Today’s edition of the Washington Post has an interesting article,by Martin Ford, on the potential application of IBM’s Jeopardy!-winning Watson technology in medicine. You will probably recall that medical diagnosis was mentioned prominently by IBM as a potential practical use of Watson’s technology. On September 12, IBM and Wellpoint, the largest medical benefits company in the US by membership, announced an agreement for the joint development of medical applications.
The article points out some of the areas in which Watson could provide real assistance to medical personnel, based on its ability to process huge amounts of information in unstructured, natural language documents.
Watson could churn through millions of case histories to learn what diagnosis is likely to be correct and what treatment would be the most effective. The system could almost instantly process medical textbooks, electronic medical records and the latest published research, illuminating obscure links among studies in seemingly unrelated specialties. Watson could someday be a standard diagnostic tool. Its ability to make sense of a universe of data would be far beyond that of any person or team of experienced physicians.
Watson’s ability to process enormous amounts of information will come in handy; it has been estimated that the overall body of medical knowledge doubles in size about every five years. A more efficient, and less error prone, method of assimilating the flood of new information might help check the ongoing escalation of health care costs. Combined with the growing use of electronic medical records, the system could help spot unusual conditions, or rare but serious drug interactions.
Mr. Ford also points out that, if Watson can establish a track record as a diagnostician, it might help alleviate a projected shortage of physicians, especially in primary care. Some medical practices already use physician’s assistants to help them care for more patients; a system like Watson might make this a lot more common.

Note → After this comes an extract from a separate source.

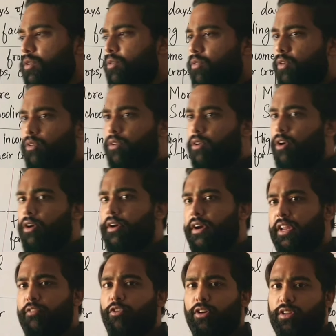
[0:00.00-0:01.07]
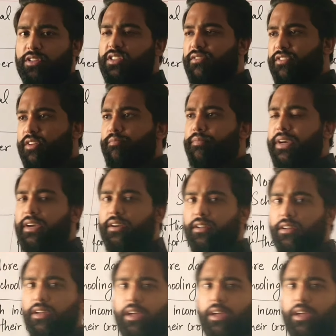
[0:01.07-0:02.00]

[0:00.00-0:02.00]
know already what is development,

The article also touches on the threat that systems like Watson might pose to some sectors of the economy. I’ve mentioned before the idea, suggested by the late computer science and AI pioneer, Joseph Weizenbaum, that intelligent systems might devalue routine mental labor, just as the Industrial Revolution devalued routine physical labor. (I wrote about a proposal to use Watson in marketing not long ago.) As with other disruptive technologies (genetic engineering comes to mind), there is, in some sense, no turning back. The knowledge of how to build Watson can’t be unlearned; the genie can’t be put back in the bottle. To the extent that humans possess intelligence beyond that of machines, we will need to use it to make wise use of our discoveries.
[Martin Ford is the author of The Lights in the Tunnel: Automation, Accelerating Technology and the Economy of the Future; he also writes the Econfuture blog.]